SALISU RABIU AND JON GAMBRELL
KANO— The Associated Press
Last updated Sunday, Apr. 29, 2012
Christians at worship came under deadly attack on Sunday in
Kenya and Nigeria, and initial suspicion fell on radical Islamist groups.
The deadliest attack targeted an old section of Bayero
University’s campus in the city of Kano where churches hold Sunday services,
with gunmen killing at least 16 people and wounding at least 22 others,
according to the Nigerian Red Cross.
A later attack in the northeast city of Maiduguri saw gunmen
open fire at a Church of Christ in Nigeria chapel, killing five people,
including a pastor preparing for Communion, witnesses said.
No group immediately claimed responsibility, but the attacks
bore similarities to others carried by a radical Islamist sect known as Boko
Haram.
The Bayero University attack occurred around an old theatre
and lecture halls where local churches hold services, according to Kano state
police commissioner Ibrahim Idris, who also said the gunmen rode into the
campus on motorcycles, then threw small explosives made out of soda cans around
the area.
No group immediately claimed responsibility. However, Mr.
Idris said the attackers used small explosives packed inside of aluminum soda
cans for the assault, a method previously used by Boko Haram.
Boko Haram is waging a growing sectarian battle with
Nigeria’s weak central government, using suicide car bombs and assault rifles
in attacks across the country’s predominantly Muslim north and around its
capital Abuja. Those killed have included Christians, Muslims and government
officials. The sect has been blamed for killing more than 450 people this year
alone, according to an Associated Press count.
The city of Maiduguri, the target of second Nigerian attack,
is where Boko Haram once had its main mosque. Witnesses who declined to give
their names out of fear the sect would target them said the gunmen stormed into
the service there and began firing. Most escaped, though as people came out of
hiding later they found the pastor dead in a pool of blood in the sanctuary,
witnesses said. Four other worshippers died in the attack, they said.

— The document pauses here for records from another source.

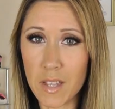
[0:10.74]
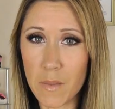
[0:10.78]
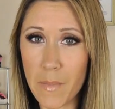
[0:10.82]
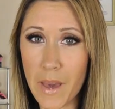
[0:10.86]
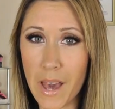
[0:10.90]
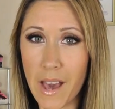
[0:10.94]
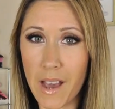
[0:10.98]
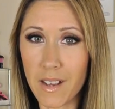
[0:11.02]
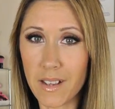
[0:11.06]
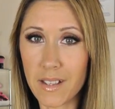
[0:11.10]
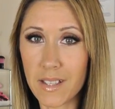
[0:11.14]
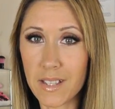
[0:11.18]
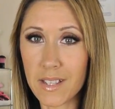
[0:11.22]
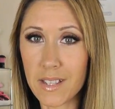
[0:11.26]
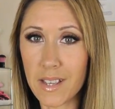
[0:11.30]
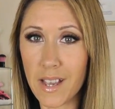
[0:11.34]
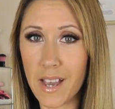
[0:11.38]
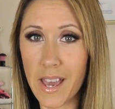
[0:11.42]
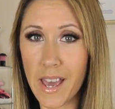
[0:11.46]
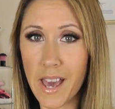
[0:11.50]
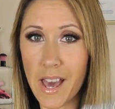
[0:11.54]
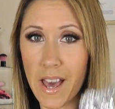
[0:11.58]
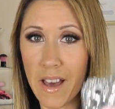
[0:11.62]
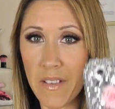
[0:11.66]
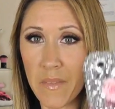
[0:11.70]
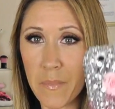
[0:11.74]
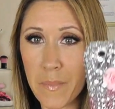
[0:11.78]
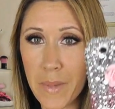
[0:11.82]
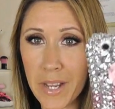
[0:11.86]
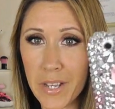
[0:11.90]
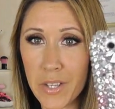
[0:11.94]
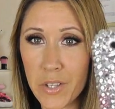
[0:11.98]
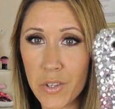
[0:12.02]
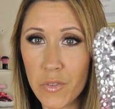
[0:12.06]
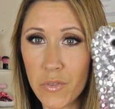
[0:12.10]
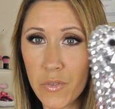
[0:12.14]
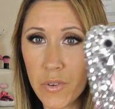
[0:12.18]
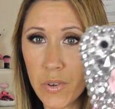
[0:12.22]
the max. I have my
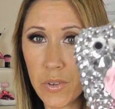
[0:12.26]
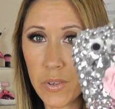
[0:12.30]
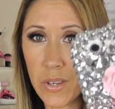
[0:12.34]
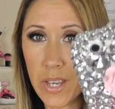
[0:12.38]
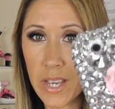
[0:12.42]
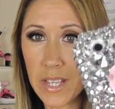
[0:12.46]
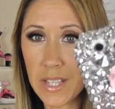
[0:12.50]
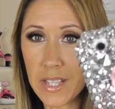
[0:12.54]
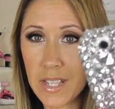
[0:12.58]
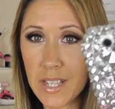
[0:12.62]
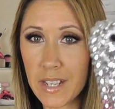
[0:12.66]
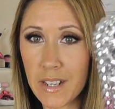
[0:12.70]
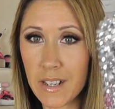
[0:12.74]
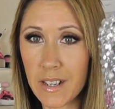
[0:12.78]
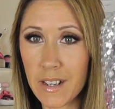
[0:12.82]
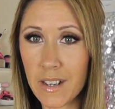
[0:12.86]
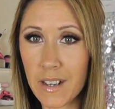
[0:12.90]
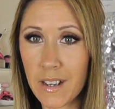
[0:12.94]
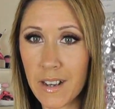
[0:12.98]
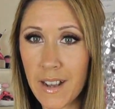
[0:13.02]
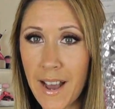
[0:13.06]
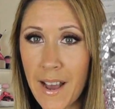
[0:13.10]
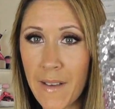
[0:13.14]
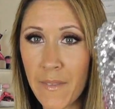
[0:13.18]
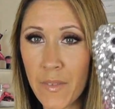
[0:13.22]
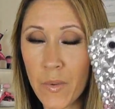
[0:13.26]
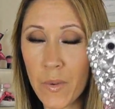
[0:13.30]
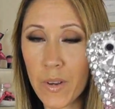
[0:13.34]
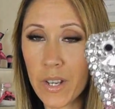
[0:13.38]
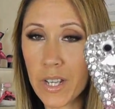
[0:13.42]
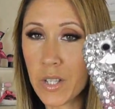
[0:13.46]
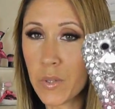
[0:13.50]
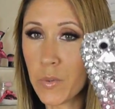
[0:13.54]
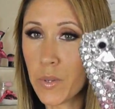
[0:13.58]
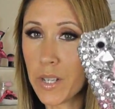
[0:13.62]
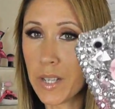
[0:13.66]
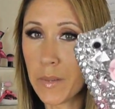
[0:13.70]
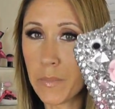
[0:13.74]
new phone case here. I've already
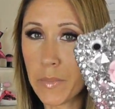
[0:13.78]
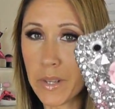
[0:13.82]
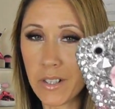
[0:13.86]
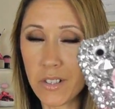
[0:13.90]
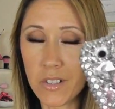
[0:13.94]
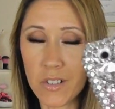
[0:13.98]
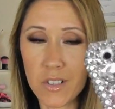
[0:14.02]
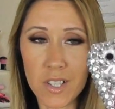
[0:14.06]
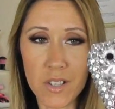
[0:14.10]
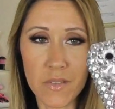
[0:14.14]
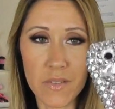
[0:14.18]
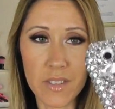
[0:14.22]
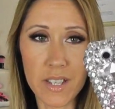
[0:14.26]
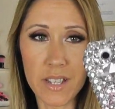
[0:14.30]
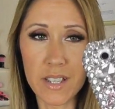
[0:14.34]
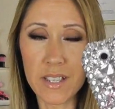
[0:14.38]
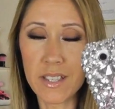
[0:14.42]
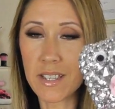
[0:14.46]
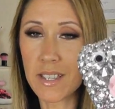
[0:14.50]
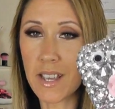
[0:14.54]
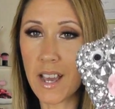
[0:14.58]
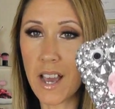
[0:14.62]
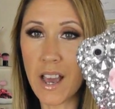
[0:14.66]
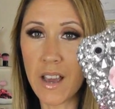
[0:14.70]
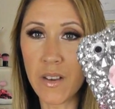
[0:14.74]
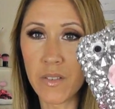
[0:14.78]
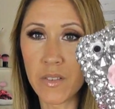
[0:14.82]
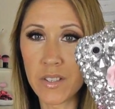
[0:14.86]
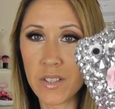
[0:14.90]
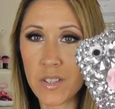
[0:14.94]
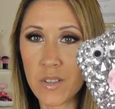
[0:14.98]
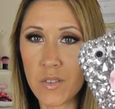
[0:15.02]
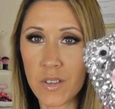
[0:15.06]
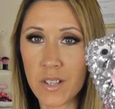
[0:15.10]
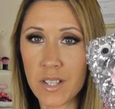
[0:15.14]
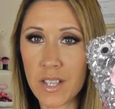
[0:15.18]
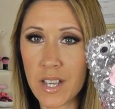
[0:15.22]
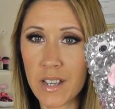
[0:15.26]
tweeted pictures of this. I was
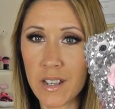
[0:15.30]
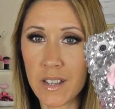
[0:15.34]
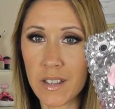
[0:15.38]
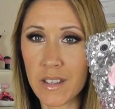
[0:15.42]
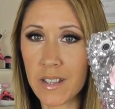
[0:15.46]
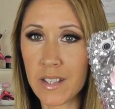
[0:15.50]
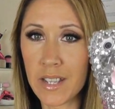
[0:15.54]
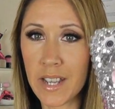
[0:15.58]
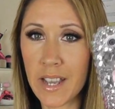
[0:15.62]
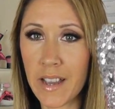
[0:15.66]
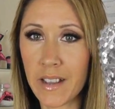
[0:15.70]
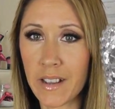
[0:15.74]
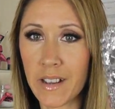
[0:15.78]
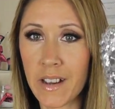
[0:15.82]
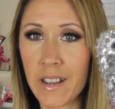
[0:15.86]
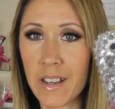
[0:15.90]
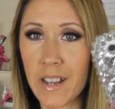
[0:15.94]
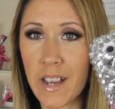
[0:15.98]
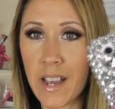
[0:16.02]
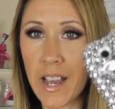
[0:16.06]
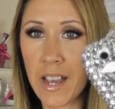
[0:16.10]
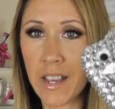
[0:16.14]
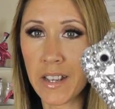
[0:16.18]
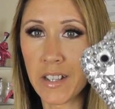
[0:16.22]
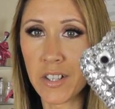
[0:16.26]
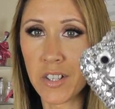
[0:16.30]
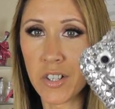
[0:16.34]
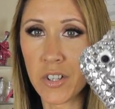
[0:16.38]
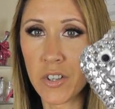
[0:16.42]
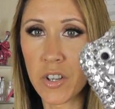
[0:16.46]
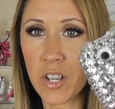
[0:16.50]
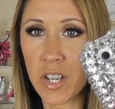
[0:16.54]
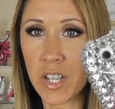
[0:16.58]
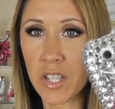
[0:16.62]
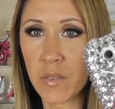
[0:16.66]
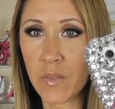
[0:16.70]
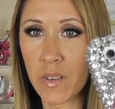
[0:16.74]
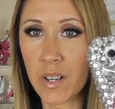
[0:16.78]
so excited the day I got it, I had to show you
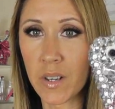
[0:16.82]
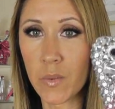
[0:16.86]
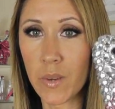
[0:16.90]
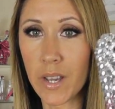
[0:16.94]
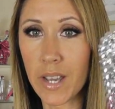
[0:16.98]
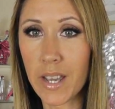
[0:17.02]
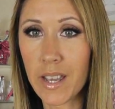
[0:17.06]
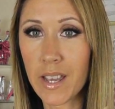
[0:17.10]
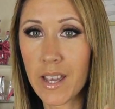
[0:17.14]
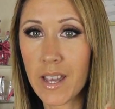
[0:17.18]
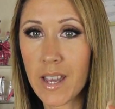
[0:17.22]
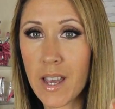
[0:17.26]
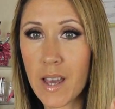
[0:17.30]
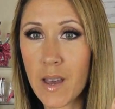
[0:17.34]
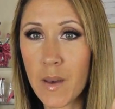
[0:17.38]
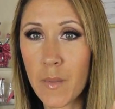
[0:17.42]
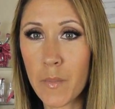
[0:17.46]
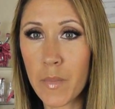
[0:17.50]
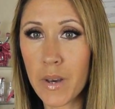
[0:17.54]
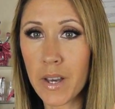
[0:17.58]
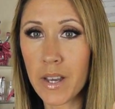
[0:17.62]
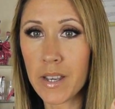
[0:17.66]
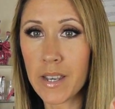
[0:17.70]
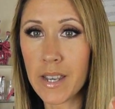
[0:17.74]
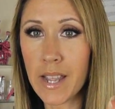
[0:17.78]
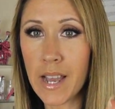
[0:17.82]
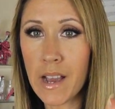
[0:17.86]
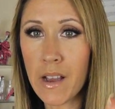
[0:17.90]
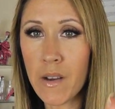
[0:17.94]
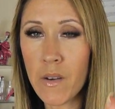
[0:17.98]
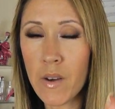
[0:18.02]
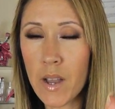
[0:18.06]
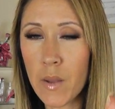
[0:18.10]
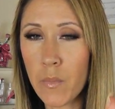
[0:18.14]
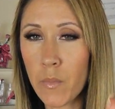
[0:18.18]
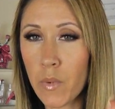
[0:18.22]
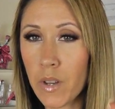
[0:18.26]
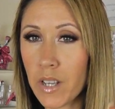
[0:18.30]
guys right away. But
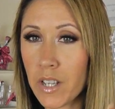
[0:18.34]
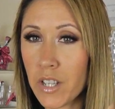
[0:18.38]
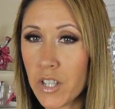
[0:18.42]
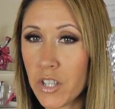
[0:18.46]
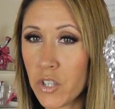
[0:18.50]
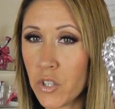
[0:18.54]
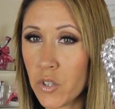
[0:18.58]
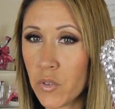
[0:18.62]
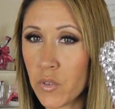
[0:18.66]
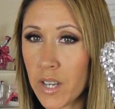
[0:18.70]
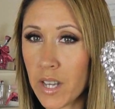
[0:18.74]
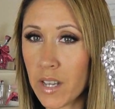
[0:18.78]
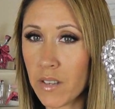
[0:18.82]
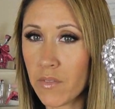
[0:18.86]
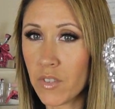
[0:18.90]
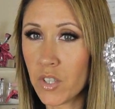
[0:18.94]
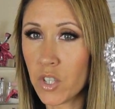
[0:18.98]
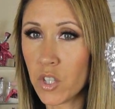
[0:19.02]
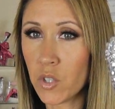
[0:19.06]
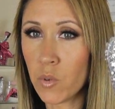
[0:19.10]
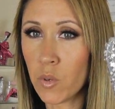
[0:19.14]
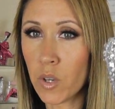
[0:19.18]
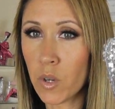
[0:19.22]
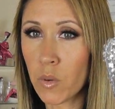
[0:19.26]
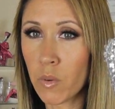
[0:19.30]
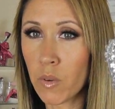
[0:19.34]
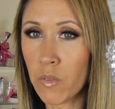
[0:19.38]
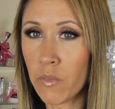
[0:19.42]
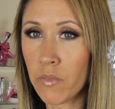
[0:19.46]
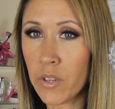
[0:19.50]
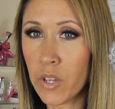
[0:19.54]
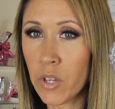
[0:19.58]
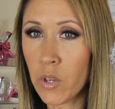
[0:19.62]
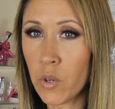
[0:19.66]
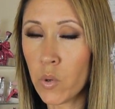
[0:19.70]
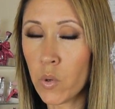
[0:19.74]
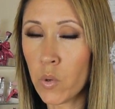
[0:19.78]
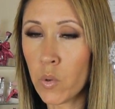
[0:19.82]
now I'm ready to kind of do a
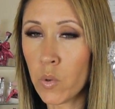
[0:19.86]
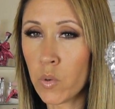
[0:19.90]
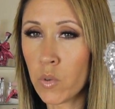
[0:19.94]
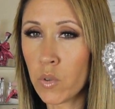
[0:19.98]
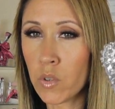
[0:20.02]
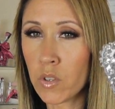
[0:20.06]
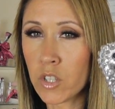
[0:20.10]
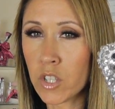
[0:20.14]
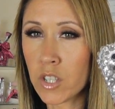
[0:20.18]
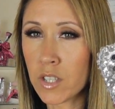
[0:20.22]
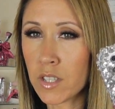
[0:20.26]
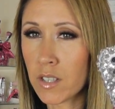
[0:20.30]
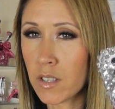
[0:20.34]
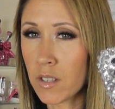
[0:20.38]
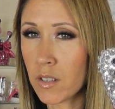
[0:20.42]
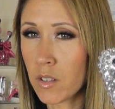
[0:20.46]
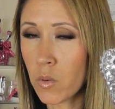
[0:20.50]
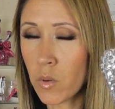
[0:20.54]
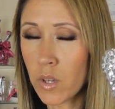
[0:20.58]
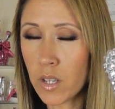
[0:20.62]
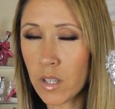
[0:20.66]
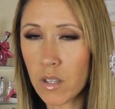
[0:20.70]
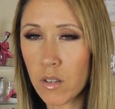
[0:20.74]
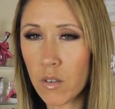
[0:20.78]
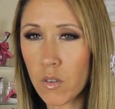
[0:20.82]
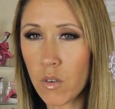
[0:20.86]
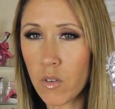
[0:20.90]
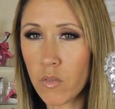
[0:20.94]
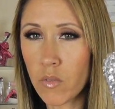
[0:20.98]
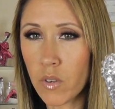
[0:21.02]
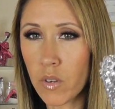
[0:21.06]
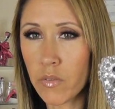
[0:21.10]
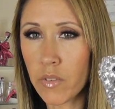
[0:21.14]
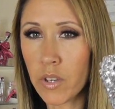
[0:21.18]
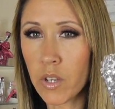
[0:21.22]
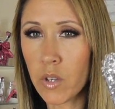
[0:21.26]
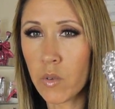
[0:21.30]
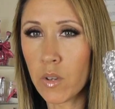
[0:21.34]
review, just a quick little
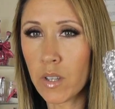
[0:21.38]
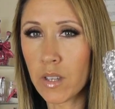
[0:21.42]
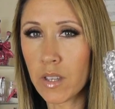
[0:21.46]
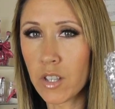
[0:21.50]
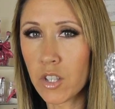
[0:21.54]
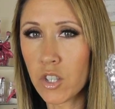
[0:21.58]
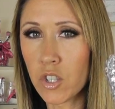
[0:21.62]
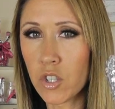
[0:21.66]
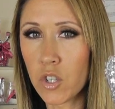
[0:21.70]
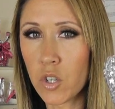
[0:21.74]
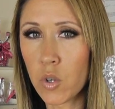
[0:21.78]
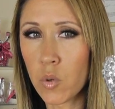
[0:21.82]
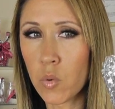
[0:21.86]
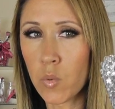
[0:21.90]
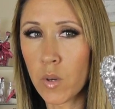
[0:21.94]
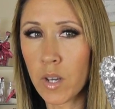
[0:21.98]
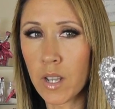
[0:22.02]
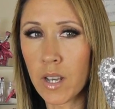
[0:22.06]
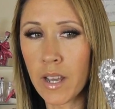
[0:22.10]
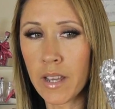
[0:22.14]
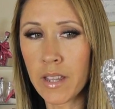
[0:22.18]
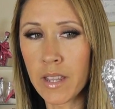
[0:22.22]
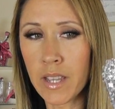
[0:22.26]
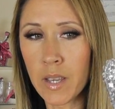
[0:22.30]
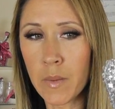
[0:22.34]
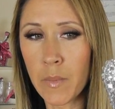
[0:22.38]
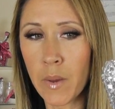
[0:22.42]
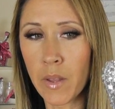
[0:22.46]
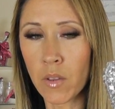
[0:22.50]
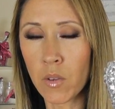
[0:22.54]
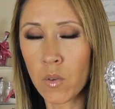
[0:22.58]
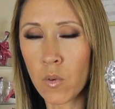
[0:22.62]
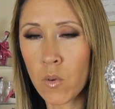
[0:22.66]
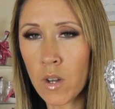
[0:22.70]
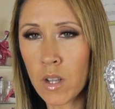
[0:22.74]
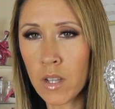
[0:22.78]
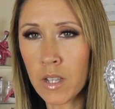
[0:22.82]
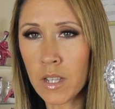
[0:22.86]
overview and let you know what I think about the
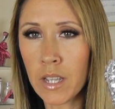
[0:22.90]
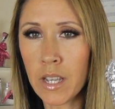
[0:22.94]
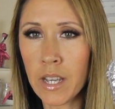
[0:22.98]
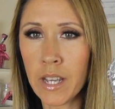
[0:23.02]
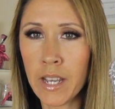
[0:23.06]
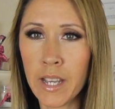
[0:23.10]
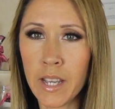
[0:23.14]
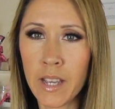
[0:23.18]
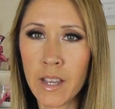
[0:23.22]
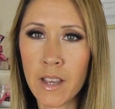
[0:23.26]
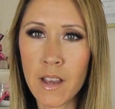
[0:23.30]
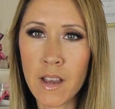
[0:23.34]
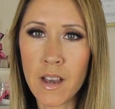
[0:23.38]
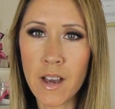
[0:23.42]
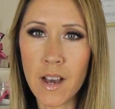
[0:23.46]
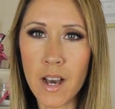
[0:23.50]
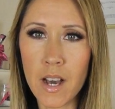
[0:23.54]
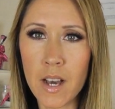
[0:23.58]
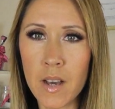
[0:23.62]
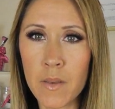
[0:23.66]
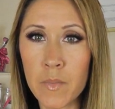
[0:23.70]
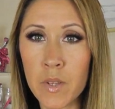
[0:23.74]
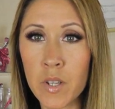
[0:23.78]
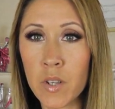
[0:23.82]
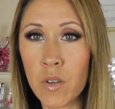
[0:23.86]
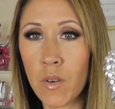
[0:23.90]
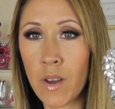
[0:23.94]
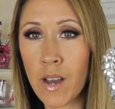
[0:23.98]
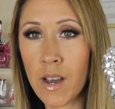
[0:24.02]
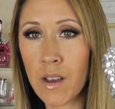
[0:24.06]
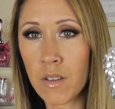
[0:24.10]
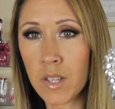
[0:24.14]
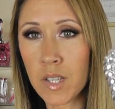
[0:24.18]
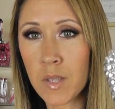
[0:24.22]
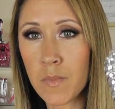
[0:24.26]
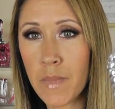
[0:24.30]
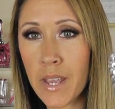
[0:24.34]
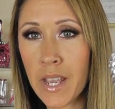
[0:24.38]
quality, um, you know,
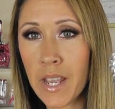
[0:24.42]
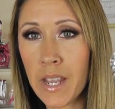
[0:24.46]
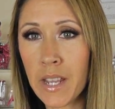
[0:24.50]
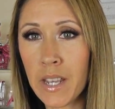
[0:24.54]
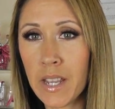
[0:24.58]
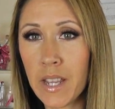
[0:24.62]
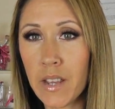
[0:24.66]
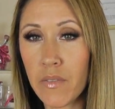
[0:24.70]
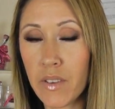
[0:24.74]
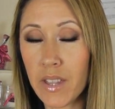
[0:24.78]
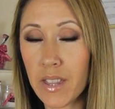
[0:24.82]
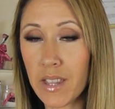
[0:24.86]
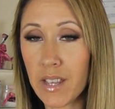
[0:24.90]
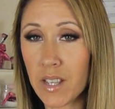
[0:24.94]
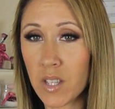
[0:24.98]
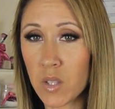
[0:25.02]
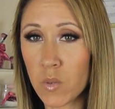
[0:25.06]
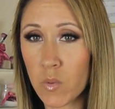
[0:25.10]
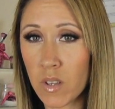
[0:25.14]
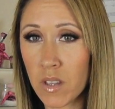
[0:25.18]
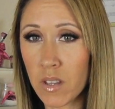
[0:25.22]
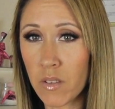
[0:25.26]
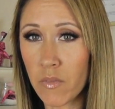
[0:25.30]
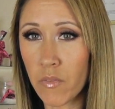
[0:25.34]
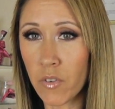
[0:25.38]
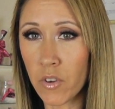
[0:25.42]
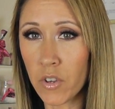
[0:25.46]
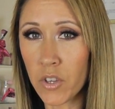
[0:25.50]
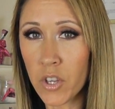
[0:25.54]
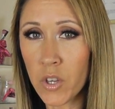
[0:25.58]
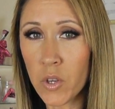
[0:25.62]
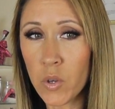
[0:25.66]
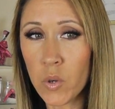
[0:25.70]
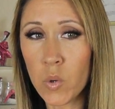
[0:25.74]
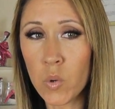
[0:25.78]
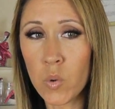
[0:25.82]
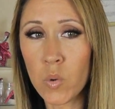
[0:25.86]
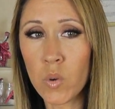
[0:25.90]
how it's made, if I think it's worth it for
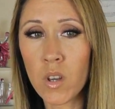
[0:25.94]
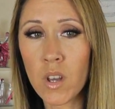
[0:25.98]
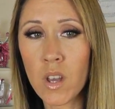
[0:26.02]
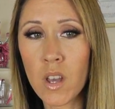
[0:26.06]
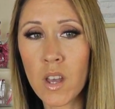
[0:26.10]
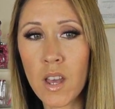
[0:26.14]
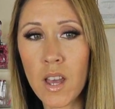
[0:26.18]
you,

In January, a co-ordinated assault on government buildings
and other sites in Kano by Boko Haram killed at least 185 people. In the time
since, the sect has been blamed for attacking police stations and carrying out
smaller assaults in the city.
On Thursday, the sect carried out a suicide car bombing at
the Abuja offices of the influential newspaper ThisDay and a bombing at an
office building it shared with other publications in the city of Kaduna. At
least seven people were killed in those attacks.
In Kenya, meanwhile, a man set off a grenade during a church
service in Nairobi, sowing chaos and killing one worshiper.
Police said at least one person died and 15 were injured.
Nairobi has been hit by a series of unclaimed blasts since late 2011, which
Kenyan officials have blamed on Somalia’s al-Qaeda-linked Shebab Islamists.
In March, grenade explosions at one of the main bus stations
in Kenya’s capital killed nine people and wounded 40 others, the deadliest in
the series of attacks.
Al-Qaeda-linked al-Shabab militants from neighbouring Somalia
have vowed to carry out a major attack on Kenya for sending troops in.